Anger mounts as Kenyans left homeless and searching for loved ones swept away in floods

CNN:  

When Julia Wanjiku put her son Isaac to bed after a day celebrating his third birthday, she didn’t realize she was also saying goodbye.

In the early hours of the following morning, Wanjiku awoke after hearing screams from her neighbors. A ferocious river of muddy water had blown through a blocked tunnel and was sweeping into the town of Mai Mahiu, about 30 miles (50 kilometers) north of Kenya’s capital, Nairobi. As the water hit, her partner tried to hold on to their son but was overwhelmed — Isaac was swept away.

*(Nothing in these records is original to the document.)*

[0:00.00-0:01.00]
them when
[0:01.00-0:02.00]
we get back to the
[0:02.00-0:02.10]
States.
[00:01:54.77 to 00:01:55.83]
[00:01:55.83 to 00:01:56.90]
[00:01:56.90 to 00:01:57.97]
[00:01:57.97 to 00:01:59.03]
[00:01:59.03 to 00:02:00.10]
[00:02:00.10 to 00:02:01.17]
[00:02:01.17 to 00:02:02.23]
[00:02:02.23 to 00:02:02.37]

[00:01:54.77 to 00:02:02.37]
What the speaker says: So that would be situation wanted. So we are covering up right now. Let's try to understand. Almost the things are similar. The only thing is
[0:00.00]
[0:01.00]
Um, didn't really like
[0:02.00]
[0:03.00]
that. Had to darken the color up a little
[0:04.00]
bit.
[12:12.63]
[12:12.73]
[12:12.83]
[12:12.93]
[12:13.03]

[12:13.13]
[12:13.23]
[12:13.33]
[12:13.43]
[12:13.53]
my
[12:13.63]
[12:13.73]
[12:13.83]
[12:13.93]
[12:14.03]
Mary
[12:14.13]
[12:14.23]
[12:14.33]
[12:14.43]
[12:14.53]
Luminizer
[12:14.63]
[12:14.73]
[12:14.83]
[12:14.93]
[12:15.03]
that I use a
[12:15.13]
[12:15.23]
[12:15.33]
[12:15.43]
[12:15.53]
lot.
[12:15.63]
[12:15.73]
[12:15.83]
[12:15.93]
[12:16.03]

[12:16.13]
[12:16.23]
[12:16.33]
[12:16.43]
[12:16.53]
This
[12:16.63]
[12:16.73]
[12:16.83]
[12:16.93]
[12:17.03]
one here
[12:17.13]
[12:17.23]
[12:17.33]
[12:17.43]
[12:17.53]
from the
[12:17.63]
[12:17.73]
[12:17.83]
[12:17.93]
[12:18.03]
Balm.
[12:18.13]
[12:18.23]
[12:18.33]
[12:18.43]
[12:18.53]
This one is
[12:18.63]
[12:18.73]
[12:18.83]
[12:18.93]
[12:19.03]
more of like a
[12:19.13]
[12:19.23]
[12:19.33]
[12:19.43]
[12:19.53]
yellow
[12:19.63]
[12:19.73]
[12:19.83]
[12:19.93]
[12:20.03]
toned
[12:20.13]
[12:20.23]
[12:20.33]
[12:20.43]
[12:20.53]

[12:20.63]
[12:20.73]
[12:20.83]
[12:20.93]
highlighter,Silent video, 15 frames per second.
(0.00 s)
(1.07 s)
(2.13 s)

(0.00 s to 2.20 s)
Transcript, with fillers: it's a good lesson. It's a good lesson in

“We still don’t know where our son is,” Wanjiku told CNN, recalling the morning of April 29. She was among the survivors gathering at Ngeya Girls High School in Mai Mahiu on Tuesday last week. Supported by her mother and her aunt, she wept as she said she was at least grateful she survived. Isaac’s father was too devastated to speak.

The flooding in Mai Mahui has claimed the lives of at least 52 people, 18 of whom were children.

It’s a tragedy echoed across swaths of Kenya, including Nairobi and parts of the famous Maasai Mara wildlife reserve, after weeks of intensely heavy rainfall triggered flash floods that have now killed at least 228 people, left 72 others missing and displaced more than 212,000, according to statement Sunday from the office of the Kenyan President William Ruto.

Despite the huge toll the floods have already taken, the worst may be yet to come as rain keeps falling onto already saturated land and swollen rivers. “Meteorological reports paint a dire picture,” Ruto said on Friday.